14. ¿Esperaría que una respuesta celular al EGF fuera más sensible a la fluidez de la membrana plasmática que su respuesta a la insulina?, ¿por qué?

15. ¿Esperaría que una mutación en Ras fuera una causa dominante o recesiva en el origen del cáncer?, ¿por qué? (Una mutación dominante produce su efecto cuando sólo muta uno de los alelos homólogos, mientras que una mutación recesiva requiere que ambos alelos del gen estén afectados.)

16. Especule acerca del mecanismo mediante el cual la apoptosis podría tener una participación crucial para combatir el desarrollo del cáncer, un tema que se trata en el capítulo siguiente.

17. Usted trabaja con un tipo de fibroblasto que en condiciones normales responde al factor de crecimiento epidérmico, con un aumento de su ritmo de crecimiento y división, y a la adrenalina, con un descenso de la velocidad de crecimiento y división. Ya comprobó que ambas reacciones requieren la vía de la cinasa de MAP y que el EGF actúa mediante una RTK y la adrenalina a través de un receptor unido a proteína G. Suponga que identifica una cepa mutante de estas células que aún puede responder al EGF, pero ya no se inhibe con la adrenalina. Sospecha que la mutación afecta la comunicación cruzada entre dos vías (mostradas en la figura 15.35). ¿Qué componente de esta figura podría afectarse por tal mutación?

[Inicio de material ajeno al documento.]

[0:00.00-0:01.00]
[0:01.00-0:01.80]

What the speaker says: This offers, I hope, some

18. ¿Qué similitud tiene la oleada de calcio que ocurre después de la fecundación con un impulso nervioso que viaja por una neurona?

19. Una vez que ha leído la sección sobre la percepción del gusto, ¿por qué supone que ha sido difícil encontrar venenos eficaces para ratas?

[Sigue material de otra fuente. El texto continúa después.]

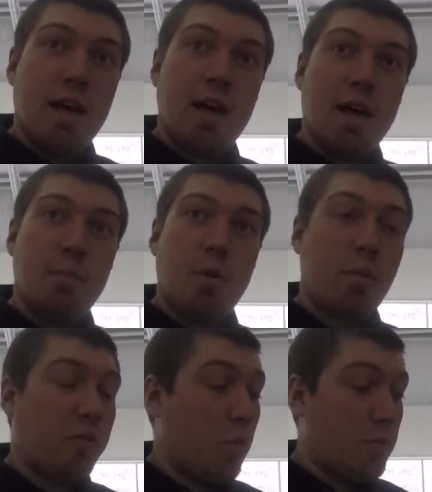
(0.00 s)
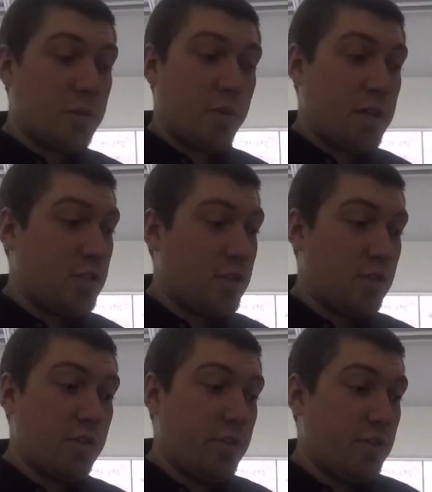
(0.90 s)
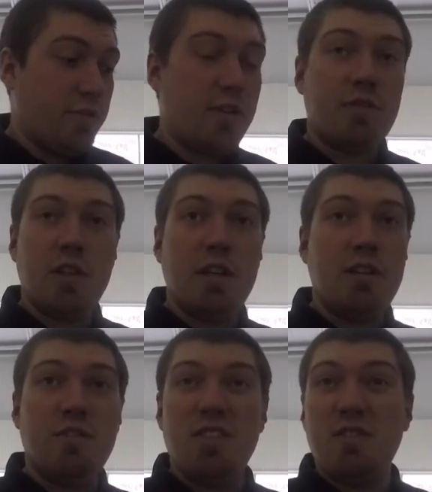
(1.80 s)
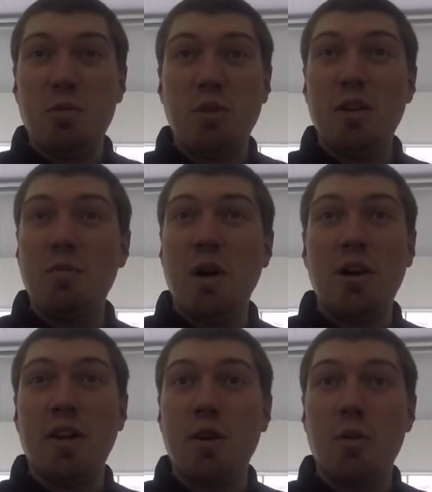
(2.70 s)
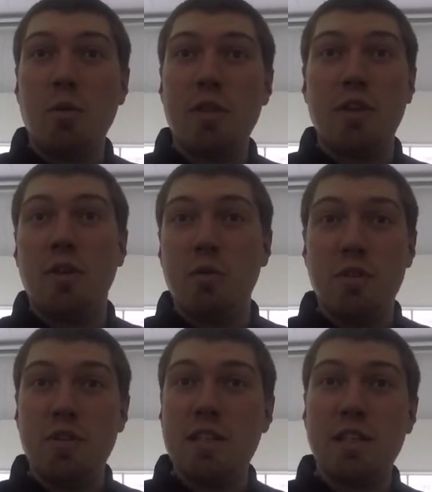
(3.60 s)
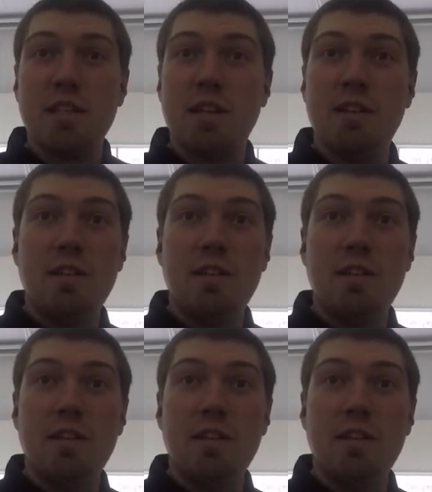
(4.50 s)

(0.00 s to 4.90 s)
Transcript: But performance-wise, you're 50, 51 mile an hour with a V6 in it.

20. Uno de los genes del virus de la vacuna codifica una proteína llamada CrmA que es un inhibidor potente de las caspasas. ¿Qué efecto esperaría que tuviera este inhibidor en una célula infectada?, ¿por qué resulta esto ventajoso para el virus infectante?

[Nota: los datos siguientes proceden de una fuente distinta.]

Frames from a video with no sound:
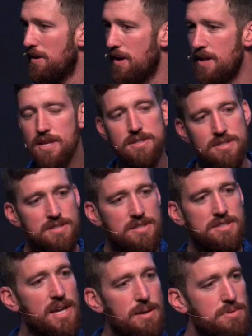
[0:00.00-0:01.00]
And this is the
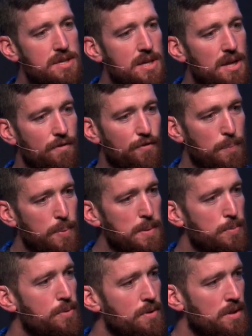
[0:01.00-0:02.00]
same thing for
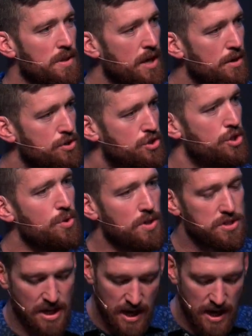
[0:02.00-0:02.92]
people that are Jewish.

21. La mayor parte de las RTK actúa en forma directa sobre los efectores corriente abajo, mientras que la RTK de la insulina actúa mediante una proteína de acoplamiento intermediaria, un sustrato receptor de insulina (IRS). ¿Existe alguna ventaja en la señalización que pudiera derivar del uso de estos IRS intermediarios?

22. Los investigadores han informado que (1) la mayor parte de los efectos fisiológicos de la insulina sobre las células blanco puede bloquearse mediante la incubación de células con wortmanina, un compuesto que inhibe en forma específica la enzima PI3K, y (2) que el impulso para que las células expresen de modo exagerado una forma con actividad constitutiva de PKB (una forma de la enzima que siempre está activa sin importar las circunstancias) induce una reacción en las células, idéntica a la que suscita la adición de insulina a estas células. Al observar la figura 15.25, ¿puede decirse que esto era lo previsto?, ¿por qué?

23. Los ratones con bloqueo génico incapaces de producir caspasa 9 mueren como resultado de varios defectos, en particular un cerebro muy grande. ¿Por qué estos ratones tienen tal fenotipo? ¿En qué esperaría que el fenotipo de un ratón con eliminación genética del citocromo c fuera comparable al ratón en el cual se suprimió la caspasa 9?

24. ¿Por qué supone que algunas personas consideran que un compuesto llamado PROP tiene un sabor amargo, mientras que otras no lo perciben?

25. La inhibición de una proteína cinasa específica suele culminar en una intensificación de la fosforilación en muchas proteínas celulares. ¿En qué forma se podría explicar dicha observación?